Abstract Corneas possess resident DC (cornea-resident DC), and infiltrating DC migrate to the draining lymph nodes (DLN) following HSV-1 corneal infection (cornea-derived DC). The relative contribution of these two DC populations and DLN-resident DC to CD4+ and CD8+ T cell expansion in DLN following HSV-1 corneal infection is unknown. Local depletion of cornea-resident DC in CD11c-DTR mice did not affect T cell expansion in the DLN. Depletion of cornea-derived DC through 3 days post infection (dpi) abrogated early (3 dpi) CD8 T cell expansion (BrdU incorporation), but only reduced CD4 T cell expansion by 50%. Systemic DC depletion through 3 dpi completely abrogated expansion of both CD4 and CD8 T cells at 3 dpi. Depletion of cornea-derived DC through 7 dpi abrogated expansion of both CD4 and CD8 T cell at 7 dpi.

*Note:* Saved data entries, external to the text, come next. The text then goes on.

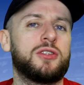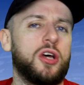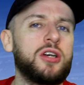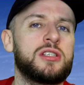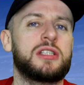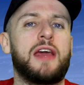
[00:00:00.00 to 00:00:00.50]

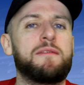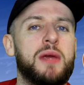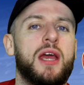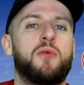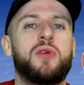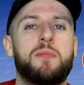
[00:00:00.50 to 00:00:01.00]
does give me
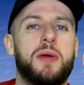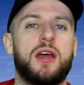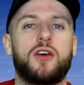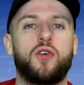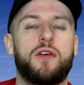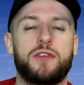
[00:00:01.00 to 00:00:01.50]
a wee bit
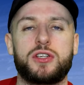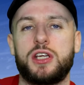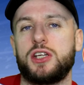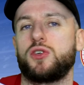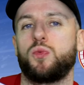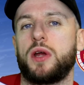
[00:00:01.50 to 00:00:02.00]
of
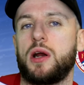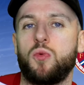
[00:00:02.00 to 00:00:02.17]
conversation where I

Cornea-derived DC showed greater expression of CD70, CD80, and CD86 relative to DLN-resident DC. Blocking CD70 co-stimulation significantly reduced CD8 T cell survival and numbers, but did not affect their proliferation. We conclude that: (i) DC are required for expansion of both HSV-specific CD4+ and CD8+ T cells; (ii) up to 3 dpi CD8 T cells absolutely require HSV-1 presentation by cornea-derived DC possibly due to their enhanced costimulation, whereas DLN-resident DC can stimulate CD4 T cells (presumably with free virus that reaches the DLN from the cornea); (iii) after 3 dpi expansion of both CD4+ and CD8+ T cells requires transport of viral antigens by cornea-derived DC.